Automata Conversions:
- Subset Construction Algorithm (NFA $\to$ DFA):
  - The project implements a manual subset construction algorithm.
  - It computes the epsilon-closure for each state.
  - It tracks new states as sets of NFA states (e.g., {q0, q1}) to explicitly show how the DFA is built, rather than renaming them to arbitrary integers.
- Regex $\to$ DFA:
  - Implements a chained conversion pipeline: Regex $\to$ NFA $\to$ DFA.
  - This combines the parsing power of the library with the custom subset construction logic to ensure educational clarity in the final output.
- Kleene's Theorem: Implementation of conversions between Regular Expressions and Finite Automata.
DFA Minimization (Moore's Algorithm):
- The project implements an $O(n^2)$ algorithm to minimize DFAs by finding groups of equivalent states.
- It iteratively refines partitions (0-equivalence, 1-equivalence, etc.) until no further splitting is possible.

Detailed File Architecture & Logic

1. `app.py` (The Frontend & Controller)

Role: The entry point and main controller of the application.

Logic:
- Session State Management: Uses st.session_state to persist data (automata objects, analysis results, step logs) across browser reruns. This ensures the user's workflow is preserved during interaction.
- Tab-Based Layout: Organizes the UI into "Define & Test Language" (AI + Batch Testing) and "Automata Studio" (Structural Operations).
- Security & API Priority: Implements a secure priority system for loading the Google API Key:
  1. st.secrets (Production/Cloud)
  2. os.environ (Local Environment)
  3. User Input (Sidebar Fallback)
  - Note: If a system key is found, the manual input field is completely hidden from the UI to prevent accidental exposure.
- Context-Aware Examples: The "Load Example" button dynamically loads different datasets based on the target operation (e.g., loading an 8-state DFA specifically designed for Moore's Algorithm when "Minimized DFA" is selected).

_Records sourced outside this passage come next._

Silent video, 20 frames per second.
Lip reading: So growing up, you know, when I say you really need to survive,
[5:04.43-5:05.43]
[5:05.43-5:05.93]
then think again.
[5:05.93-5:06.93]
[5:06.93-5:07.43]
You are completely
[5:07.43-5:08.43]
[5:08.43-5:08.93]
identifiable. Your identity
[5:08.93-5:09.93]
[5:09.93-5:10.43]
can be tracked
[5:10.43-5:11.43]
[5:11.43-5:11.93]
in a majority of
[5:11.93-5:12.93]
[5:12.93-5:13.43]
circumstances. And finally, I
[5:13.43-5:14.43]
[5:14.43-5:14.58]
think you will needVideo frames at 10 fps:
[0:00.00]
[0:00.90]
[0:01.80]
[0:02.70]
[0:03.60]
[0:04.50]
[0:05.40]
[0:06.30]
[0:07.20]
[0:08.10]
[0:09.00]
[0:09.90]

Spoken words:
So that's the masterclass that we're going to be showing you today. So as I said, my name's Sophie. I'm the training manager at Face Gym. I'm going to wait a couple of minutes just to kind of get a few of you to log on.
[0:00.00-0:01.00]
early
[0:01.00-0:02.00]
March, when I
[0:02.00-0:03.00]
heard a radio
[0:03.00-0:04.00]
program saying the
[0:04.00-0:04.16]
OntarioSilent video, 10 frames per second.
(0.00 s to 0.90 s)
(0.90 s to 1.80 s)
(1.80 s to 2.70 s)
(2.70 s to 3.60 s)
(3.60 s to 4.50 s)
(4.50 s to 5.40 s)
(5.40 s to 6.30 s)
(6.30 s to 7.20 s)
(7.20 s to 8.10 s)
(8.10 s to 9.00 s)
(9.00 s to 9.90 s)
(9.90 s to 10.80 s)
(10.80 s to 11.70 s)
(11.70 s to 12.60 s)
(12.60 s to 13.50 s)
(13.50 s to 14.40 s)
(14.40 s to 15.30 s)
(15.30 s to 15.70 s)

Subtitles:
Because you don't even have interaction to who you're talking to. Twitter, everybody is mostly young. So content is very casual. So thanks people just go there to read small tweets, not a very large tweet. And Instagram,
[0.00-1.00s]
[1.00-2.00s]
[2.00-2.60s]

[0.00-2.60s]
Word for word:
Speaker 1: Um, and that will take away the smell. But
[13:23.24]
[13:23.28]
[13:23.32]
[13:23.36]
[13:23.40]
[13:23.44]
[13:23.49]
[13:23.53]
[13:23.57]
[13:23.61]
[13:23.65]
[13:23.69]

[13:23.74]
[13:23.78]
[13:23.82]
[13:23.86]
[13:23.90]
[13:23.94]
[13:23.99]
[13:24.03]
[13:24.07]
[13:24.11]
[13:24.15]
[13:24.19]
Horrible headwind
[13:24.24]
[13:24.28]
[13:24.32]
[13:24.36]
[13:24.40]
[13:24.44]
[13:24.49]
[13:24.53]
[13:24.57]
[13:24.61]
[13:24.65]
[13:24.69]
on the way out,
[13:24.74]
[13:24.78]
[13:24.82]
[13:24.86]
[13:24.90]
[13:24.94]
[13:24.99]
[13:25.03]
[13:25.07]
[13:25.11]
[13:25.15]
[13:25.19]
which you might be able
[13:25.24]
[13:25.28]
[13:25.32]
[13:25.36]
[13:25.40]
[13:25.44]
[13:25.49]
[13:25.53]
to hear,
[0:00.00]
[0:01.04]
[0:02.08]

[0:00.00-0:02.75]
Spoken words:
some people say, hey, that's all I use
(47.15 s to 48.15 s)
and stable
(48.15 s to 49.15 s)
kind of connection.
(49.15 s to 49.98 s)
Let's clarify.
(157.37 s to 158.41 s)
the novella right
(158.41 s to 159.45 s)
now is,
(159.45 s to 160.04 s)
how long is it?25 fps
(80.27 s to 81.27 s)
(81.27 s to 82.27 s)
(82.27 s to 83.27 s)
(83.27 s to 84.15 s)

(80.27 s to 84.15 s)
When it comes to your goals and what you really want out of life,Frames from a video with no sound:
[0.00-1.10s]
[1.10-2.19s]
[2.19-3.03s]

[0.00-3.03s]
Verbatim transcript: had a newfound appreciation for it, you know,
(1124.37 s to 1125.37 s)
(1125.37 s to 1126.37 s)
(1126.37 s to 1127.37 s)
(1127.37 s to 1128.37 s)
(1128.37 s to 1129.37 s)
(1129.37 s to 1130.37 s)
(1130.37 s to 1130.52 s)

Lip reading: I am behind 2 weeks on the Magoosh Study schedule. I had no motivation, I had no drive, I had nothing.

2. `automata_logic.py` (The Mathematical Engine)

Role: Handles all deterministic operations and visualization. This file contains the core algorithmic implementations.

Logic:
- nfa_to_dfa (Manual Subset Construction):
  - Instead of using the library's default conversion, this function manually implements the Powerset Construction algorithm.
  - It calculates the epsilon-closure of states and iteratively finds reachable subsets.
  - Goal: To preserve the educational value by showing states labeled as {q0, q1}.
- minimize_dfa_with_steps (Moore's Algorithm):
  - Implements Moore's Algorithm for DFA minimization.
  - Iteratively calculates $k$-equivalence partitions (0-equiv, 1-equiv...) and logs each step for the user.
  - Partial DFA Support: Constructs the final DFA with allow_partial=True to handle cases where transitions are missing (implicit dead states), avoiding validation errors without adding confusing "Sink" states to the diagram.
- regex_to_dfa:
  - Parses the Regex into an NFA using the library, then passes it through the custom nfa_to_dfa logic to ensure the final DFA retains readable subset states.
- get_graphviz_source (Custom Visualization):
  - A custom rendering engine that generates DOT source code directly.
  - Sanitization: Detects complex state labels (like frozenset({'q0', 'q1'}) or ['q0', 'q1']) and converts them into clean set notation ({q0, q1}).
  - Avoids heavy dependencies like pygraphviz, ensuring compatibility with Streamlit Cloud.

3. `ai_handler.py` (The AI Integration)

Role: Manages communication with Google's Gemini API.

Logic:
- Dynamic Model Resolution: Implements _resolve_model_name to fix common "404 Not Found" errors by checking available models at runtime (list_models) and prioritizing gemini-1.5-flash.
- Structured Outputs: Uses typing.TypedDict and response_schema to force the AI to return strict JSON matching defined schemas (LanguageAnalysis, StringCheck). This eliminates parsing errors common with free-form LLM responses.
- Lazy Configuration: The configure_api method allows the API key to be set at runtime (via the UI) rather than requiring it at startup.

4. `logic.py` (Business Logic / Orchestration)

Role: The bridge between the UI and the AI Handler.

Logic:
- LanguageProcessor: A class that encapsulates the state of the "current language".
- Orchestration: It takes the raw string from the UI, sends it to AIHandler, validates the JSON response, and stores the resulting Regex/Explanation for use in testing.
- Regex Validation: It uses Python's re module to test strings against the AI-generated regex to provide deterministic "Accepted/Rejected" results.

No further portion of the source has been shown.